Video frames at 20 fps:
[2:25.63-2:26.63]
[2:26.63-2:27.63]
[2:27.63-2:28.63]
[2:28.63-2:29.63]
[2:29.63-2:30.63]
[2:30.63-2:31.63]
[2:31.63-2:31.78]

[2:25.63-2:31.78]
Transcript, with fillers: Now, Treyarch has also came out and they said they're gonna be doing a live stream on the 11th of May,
---
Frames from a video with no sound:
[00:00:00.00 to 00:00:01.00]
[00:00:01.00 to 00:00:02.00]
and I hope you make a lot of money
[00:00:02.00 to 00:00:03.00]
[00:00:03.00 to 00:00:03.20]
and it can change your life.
==
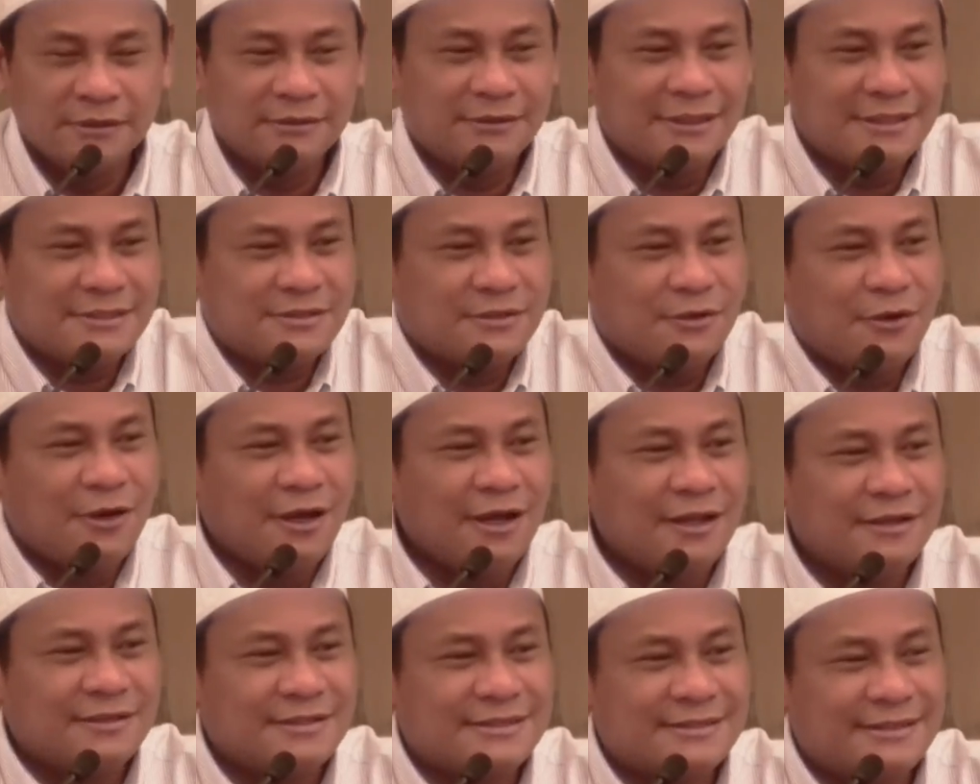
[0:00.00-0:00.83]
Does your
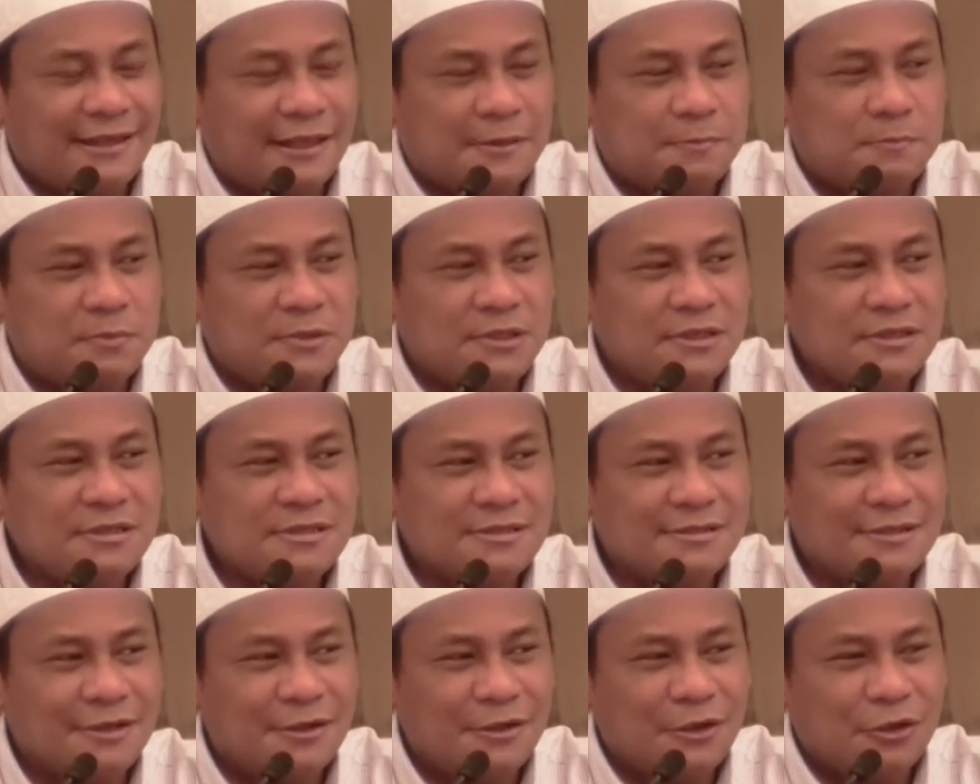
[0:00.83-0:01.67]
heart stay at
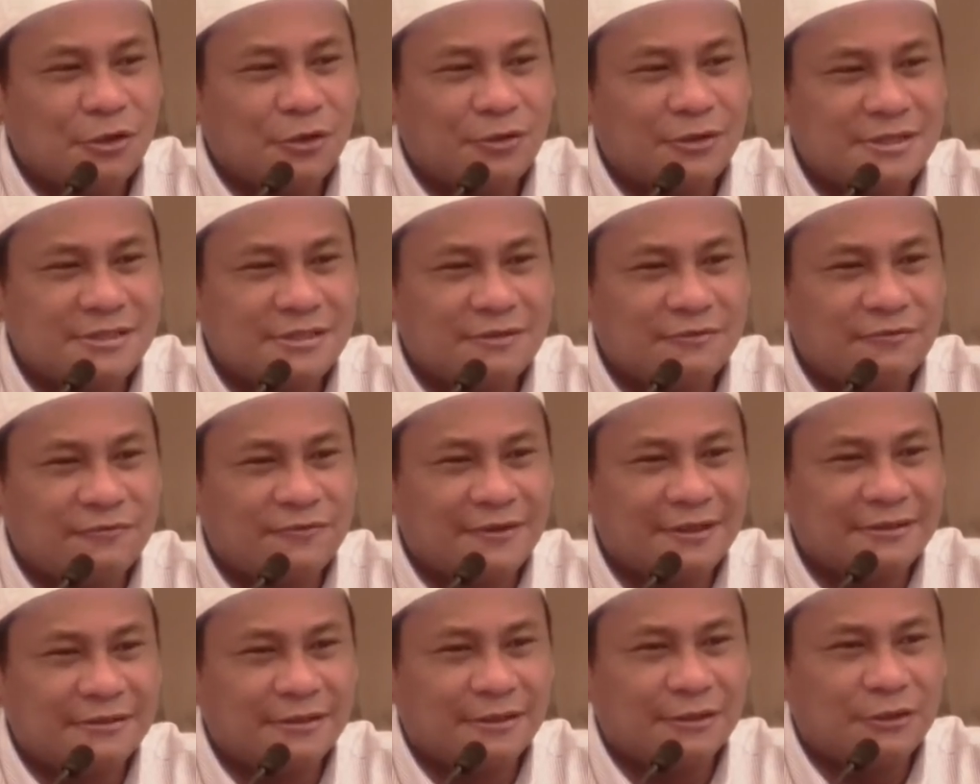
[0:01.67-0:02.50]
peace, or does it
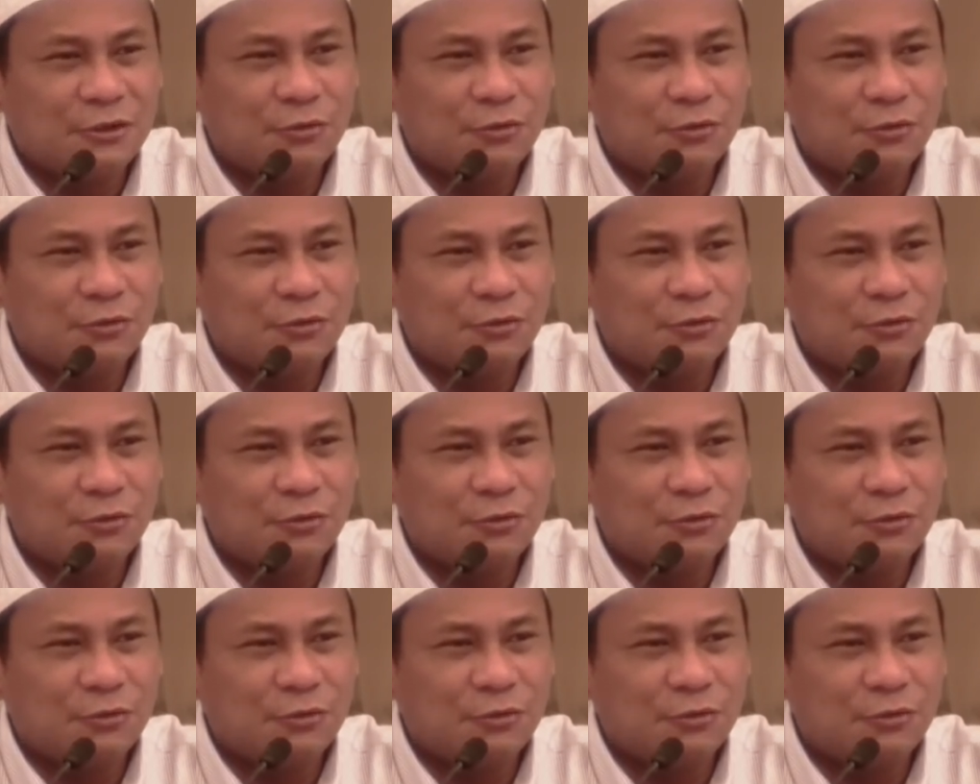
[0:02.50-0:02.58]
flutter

■ Task objective
For every line of the material above that contains the word "with", show the line.

■ Task output
Transcript, with fillers: Now, Treyarch has also came out and they said they're gonna be doing a live stream on the 11th of May,
Frames from a video with no sound:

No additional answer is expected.